## What is expected
Pictures aside, reproduce exactly and only the lines from the one containing "[00:41:53.88]" through the end of the records.

Dataset entries:
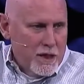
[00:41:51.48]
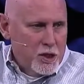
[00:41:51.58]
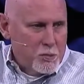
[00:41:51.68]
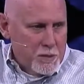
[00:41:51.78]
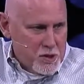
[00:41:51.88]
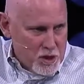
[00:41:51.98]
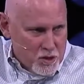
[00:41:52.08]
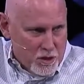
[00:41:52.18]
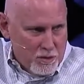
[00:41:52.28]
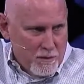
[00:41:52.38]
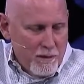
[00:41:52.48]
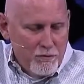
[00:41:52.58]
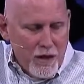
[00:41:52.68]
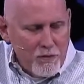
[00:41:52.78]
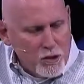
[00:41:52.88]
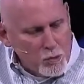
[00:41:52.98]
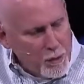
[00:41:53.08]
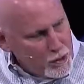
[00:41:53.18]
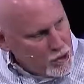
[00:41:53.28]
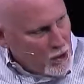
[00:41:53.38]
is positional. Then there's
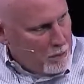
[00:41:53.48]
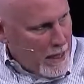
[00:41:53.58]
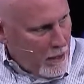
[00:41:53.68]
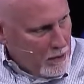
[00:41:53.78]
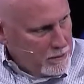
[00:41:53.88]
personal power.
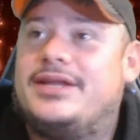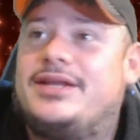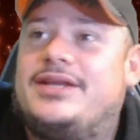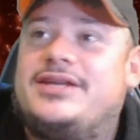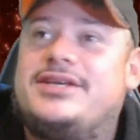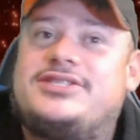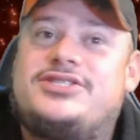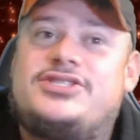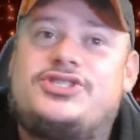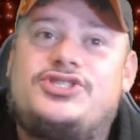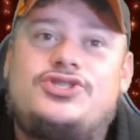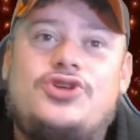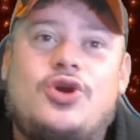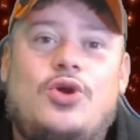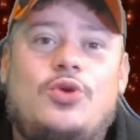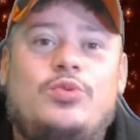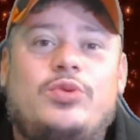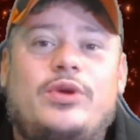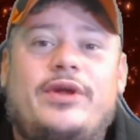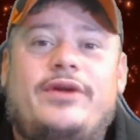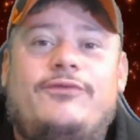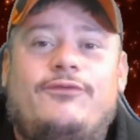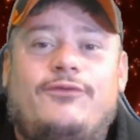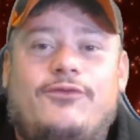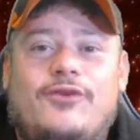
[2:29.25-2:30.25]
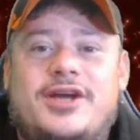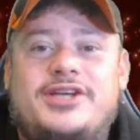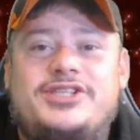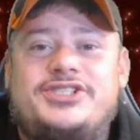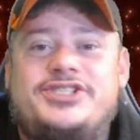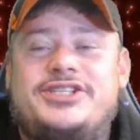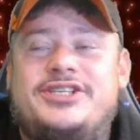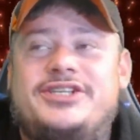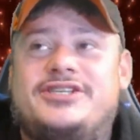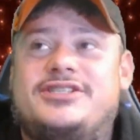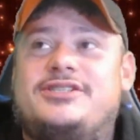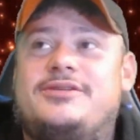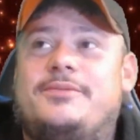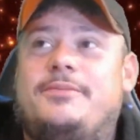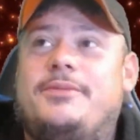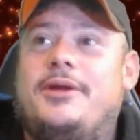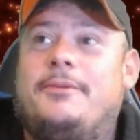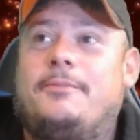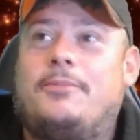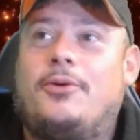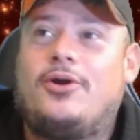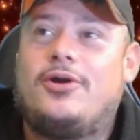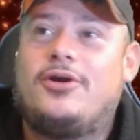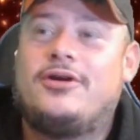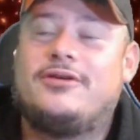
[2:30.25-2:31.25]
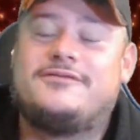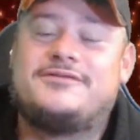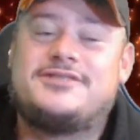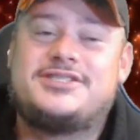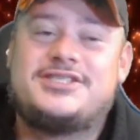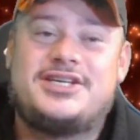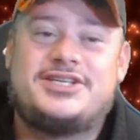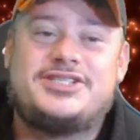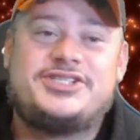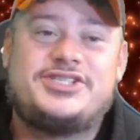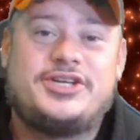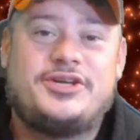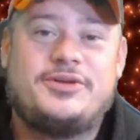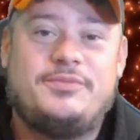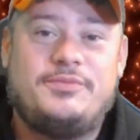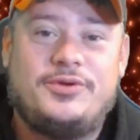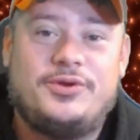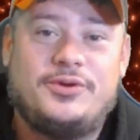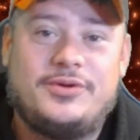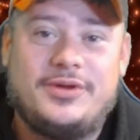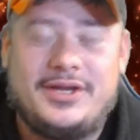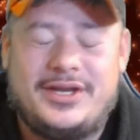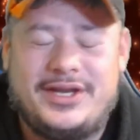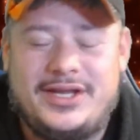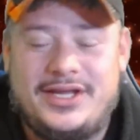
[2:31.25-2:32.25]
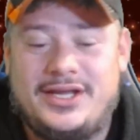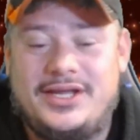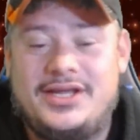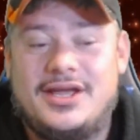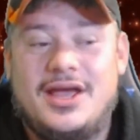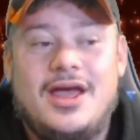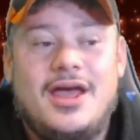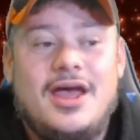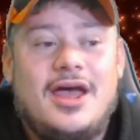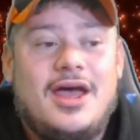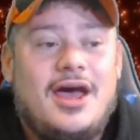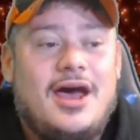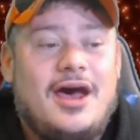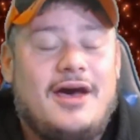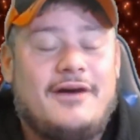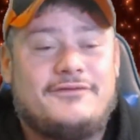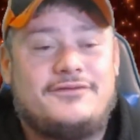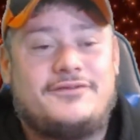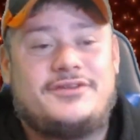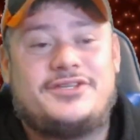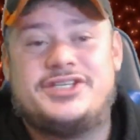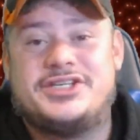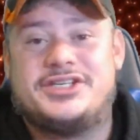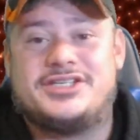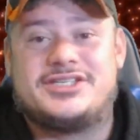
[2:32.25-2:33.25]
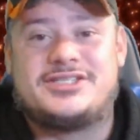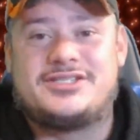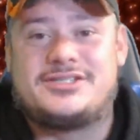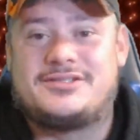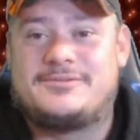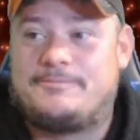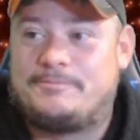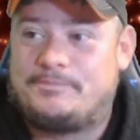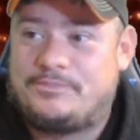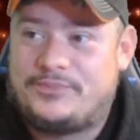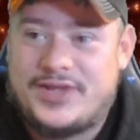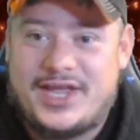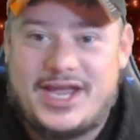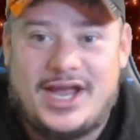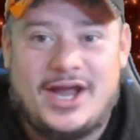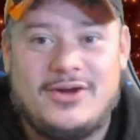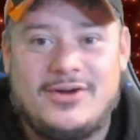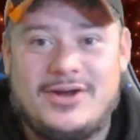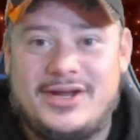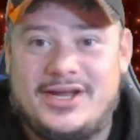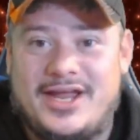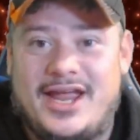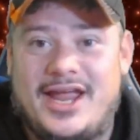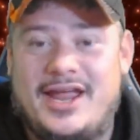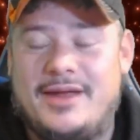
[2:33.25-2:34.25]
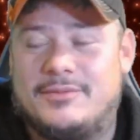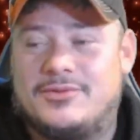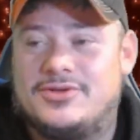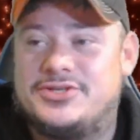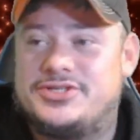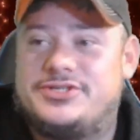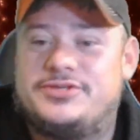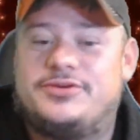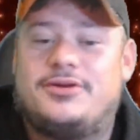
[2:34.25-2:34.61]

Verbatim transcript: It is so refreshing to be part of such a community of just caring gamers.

## Task result
[00:41:53.88]
personal power.
[2:29.25-2:30.25]
[2:30.25-2:31.25]
[2:31.25-2:32.25]
[2:32.25-2:33.25]
[2:33.25-2:34.25]
[2:34.25-2:34.61]

Verbatim transcript: It is so refreshing to be part of such a community of just caring gamers.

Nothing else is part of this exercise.